[jira] [Commented] (FLINK-20618) Some of the source operator subtasks will stuck when flink job in critical backpressure

Piotr Nowojski (Jira) Wed, 16 Dec 2020 03:16:06 -0800


    [ 
https://issues.apache.org/jira/browse/FLINK-20618?page=com.atlassian.jira.plugin.system.issuetabpanels:comment-tabpanel&focusedCommentId=17250255#comment-17250255
 ]


Piotr Nowojski commented on FLINK-20618:
----------------------------------------

I do not see anything immediately suspicious here. It's expected behaviour for 
the any tasks to eventually be blocked in case of backpressure. As long as the 
tasks unblock themselves once the backpressure is gone, and the job can make a 
progress, there is no problem.

As [~roman_khachatryan] wrote, a backpressured task will be blocked waiting for 
the backpressure to go away to make some progress. Waiting can be:
# non blocking (waiting on mailbox, task thread is idling)
# blocking (task is waiting on requesting a buffer, task thread is blocked)

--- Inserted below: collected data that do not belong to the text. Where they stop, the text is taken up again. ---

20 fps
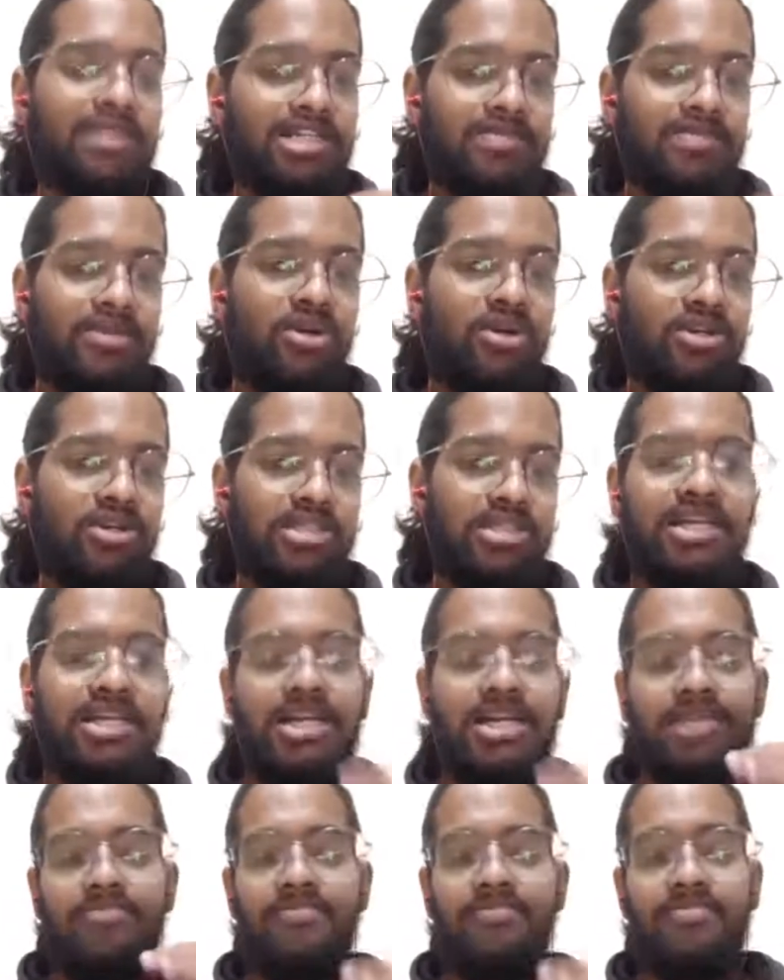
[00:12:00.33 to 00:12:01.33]
must be
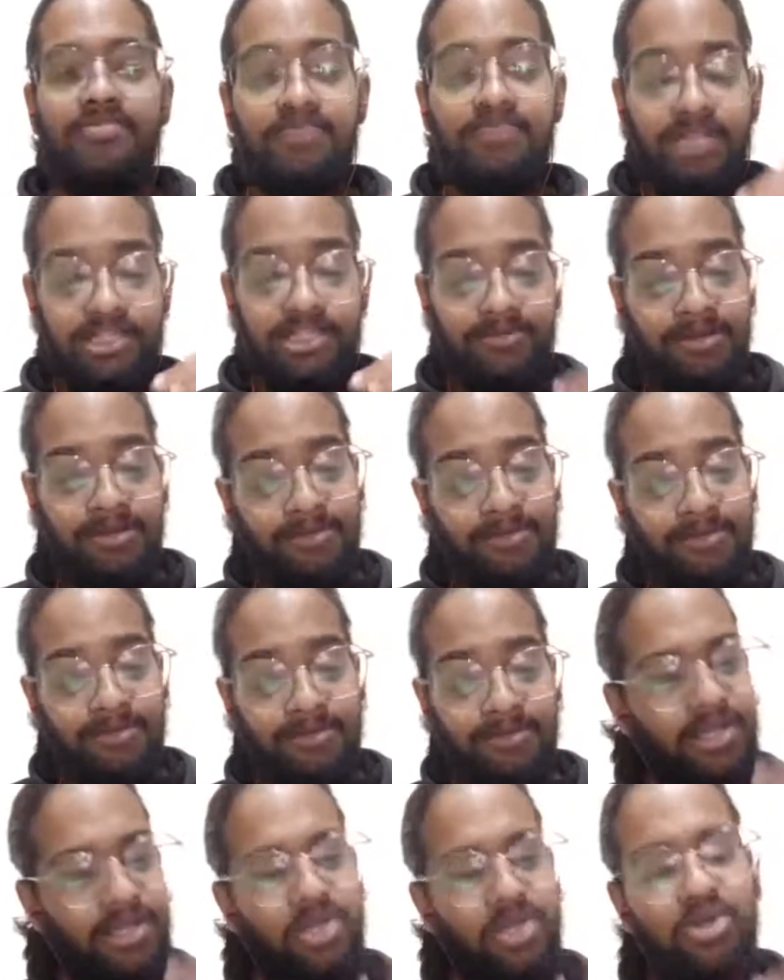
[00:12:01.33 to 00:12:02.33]
original and must be
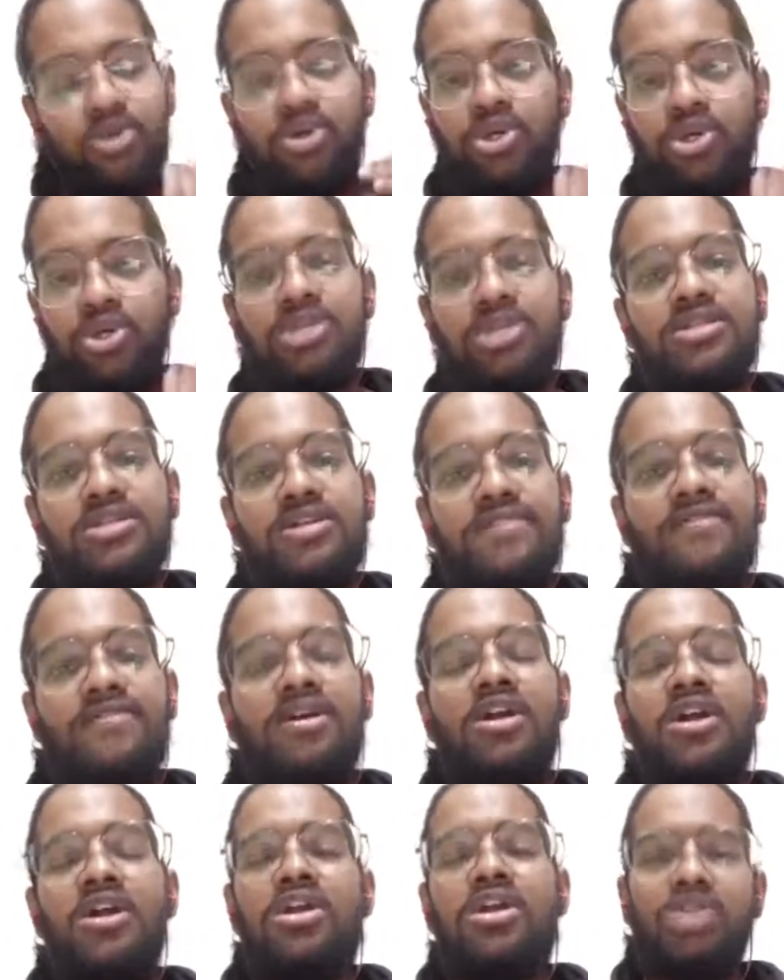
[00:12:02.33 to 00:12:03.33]
made by you yourself.
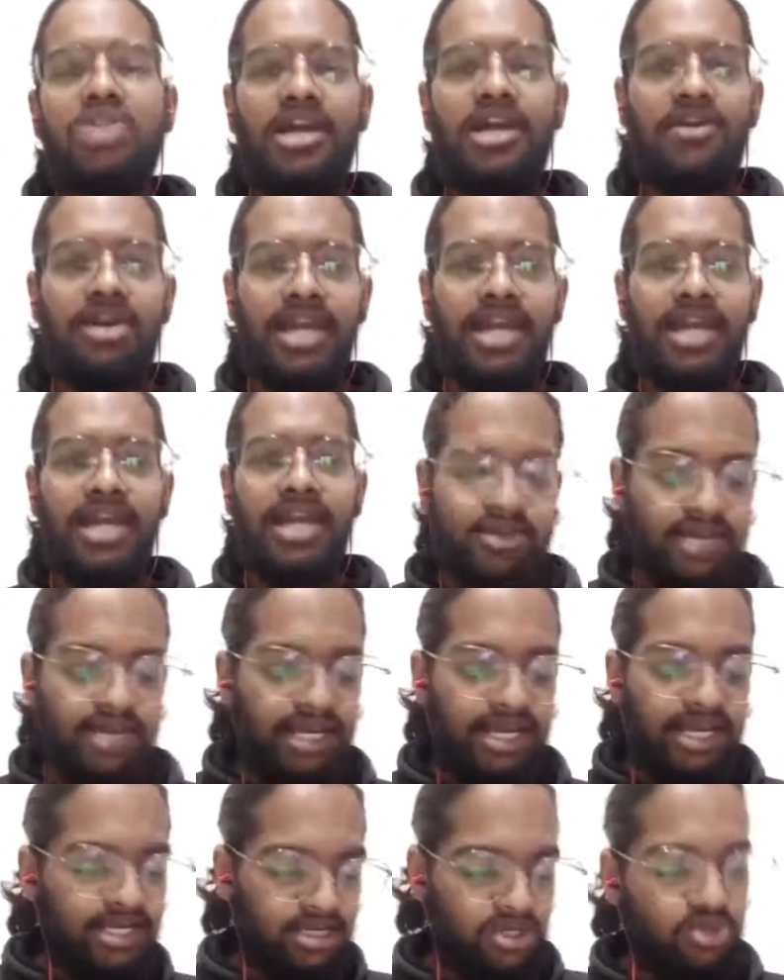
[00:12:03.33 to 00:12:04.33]
So I would like to
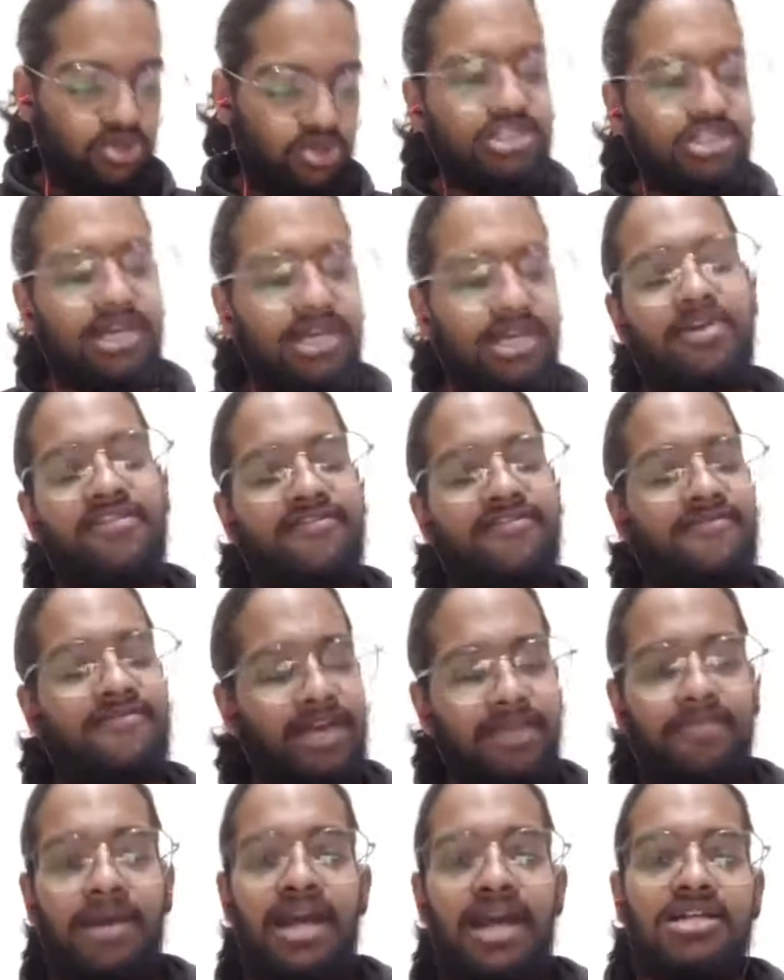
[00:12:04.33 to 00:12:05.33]
like do some of
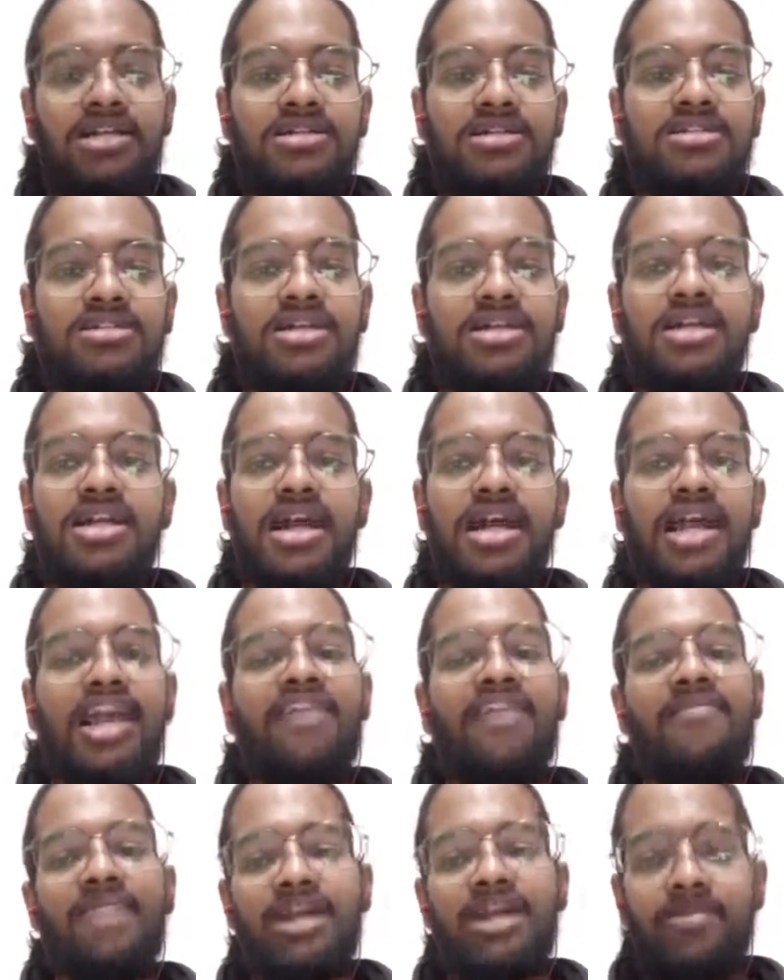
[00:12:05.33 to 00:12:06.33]
my patterns that I
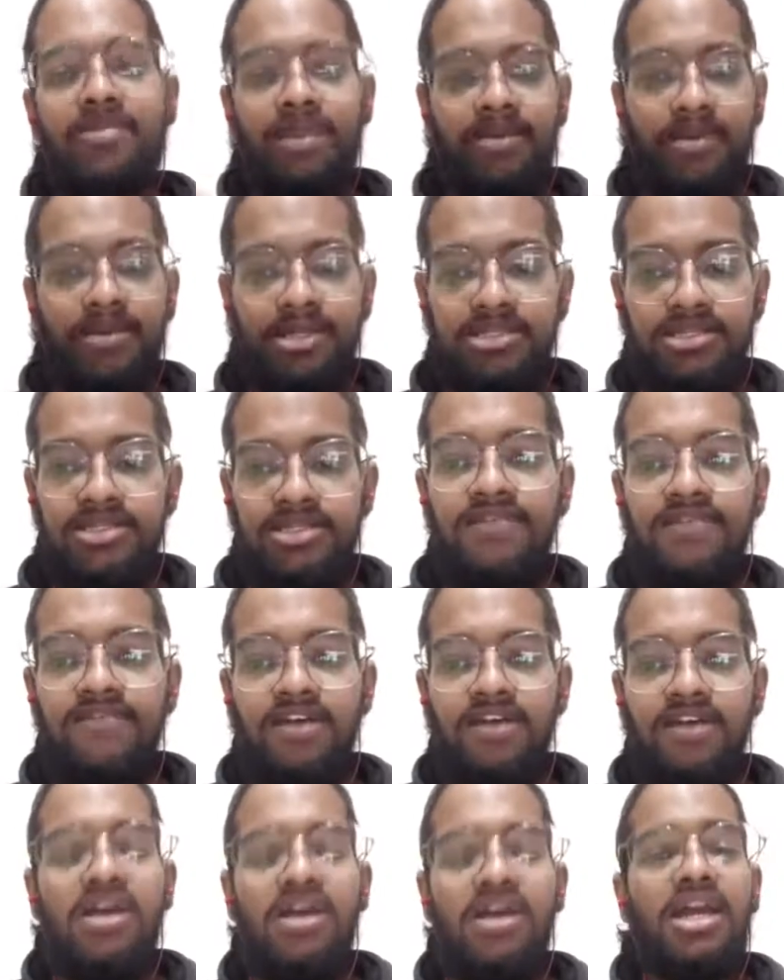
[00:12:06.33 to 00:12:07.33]
have made by myself
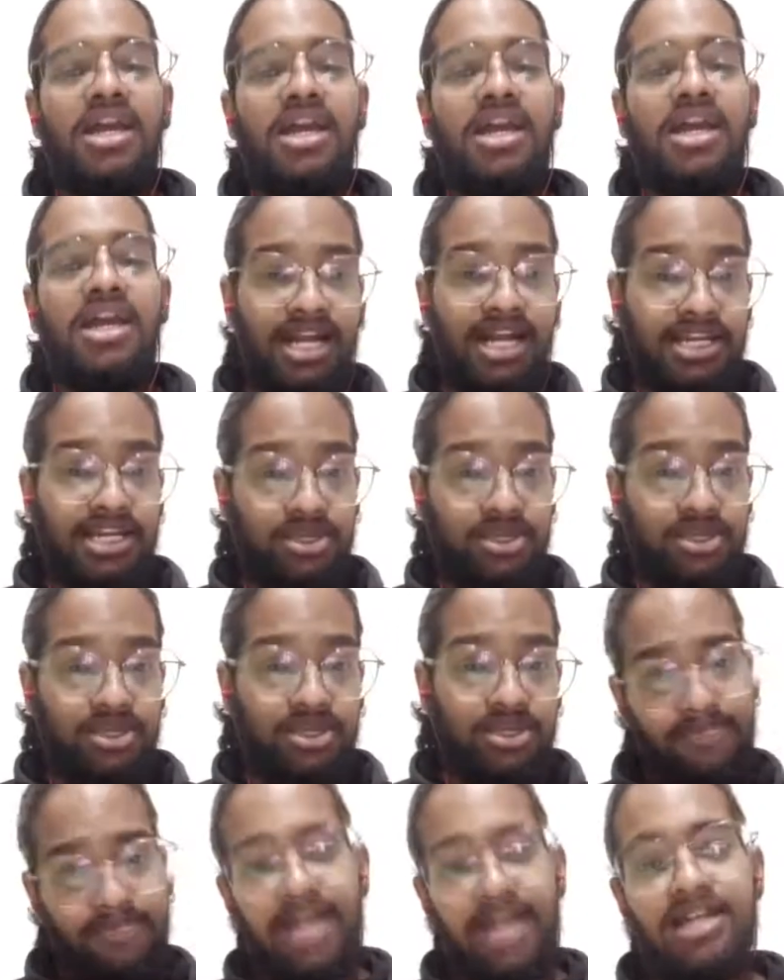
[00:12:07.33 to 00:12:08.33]
that I use
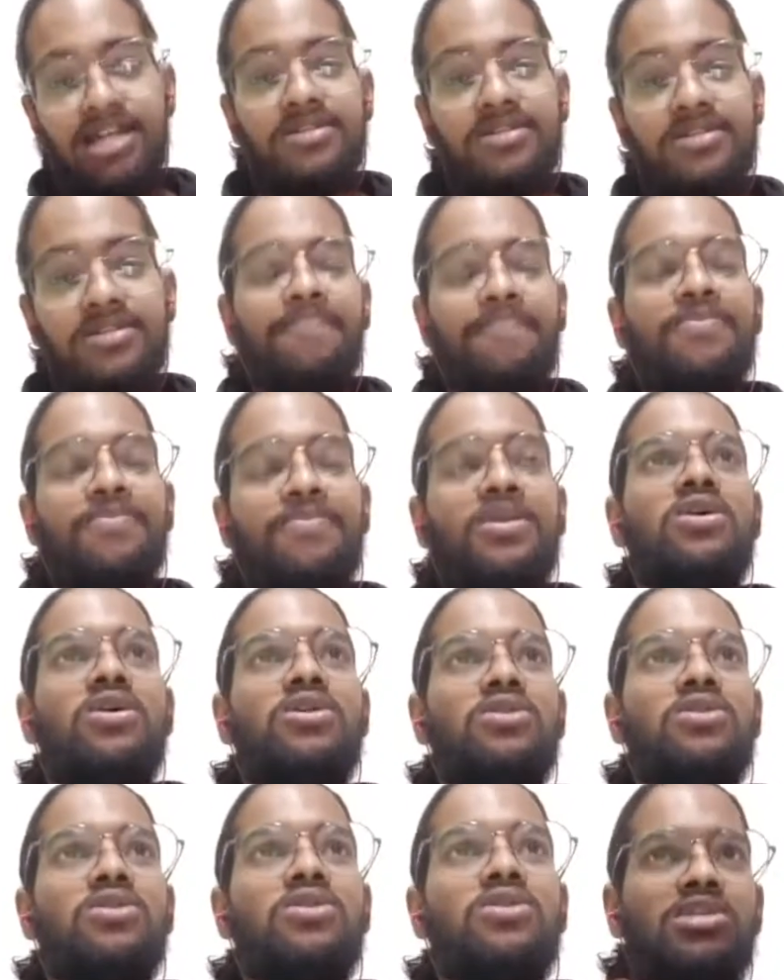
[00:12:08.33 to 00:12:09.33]
in battles.
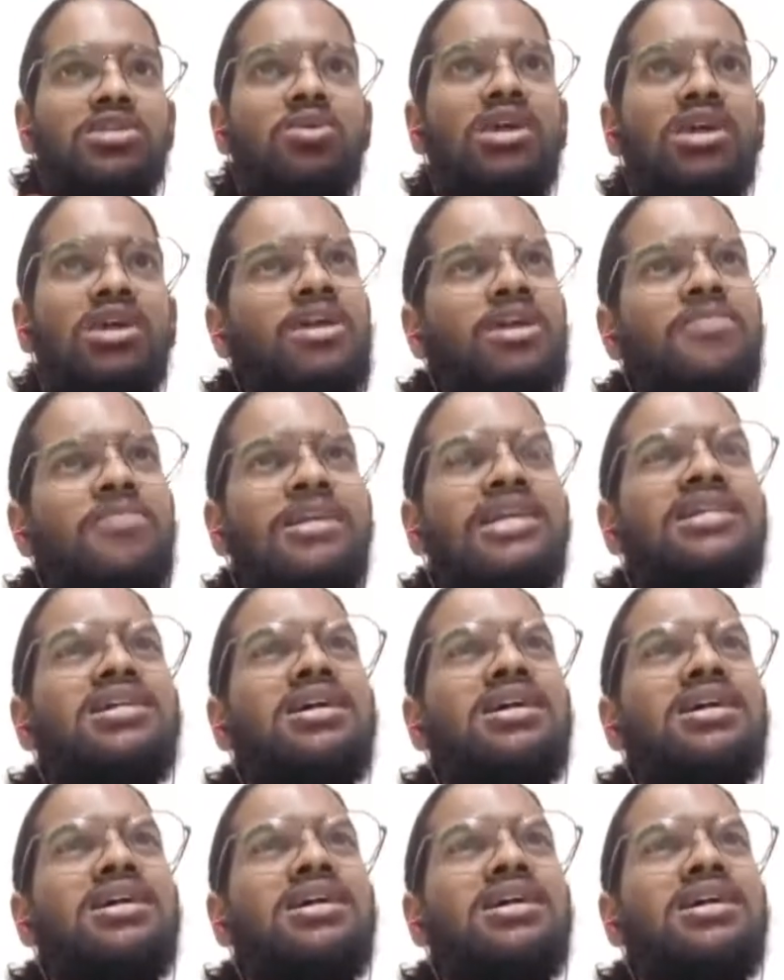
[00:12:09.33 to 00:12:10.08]
So this was one beat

The second path is "legacy" one, which we are trying to avoid as best as we 
can. It's not always possible. For example, for old/legacy source tasks ([new 
source 
interface|https://cwiki.apache.org/confluence/display/FLINK/FLIP-27%3A+Refactor+Source+Interface]
 doesn't have this problem), the second path is always used.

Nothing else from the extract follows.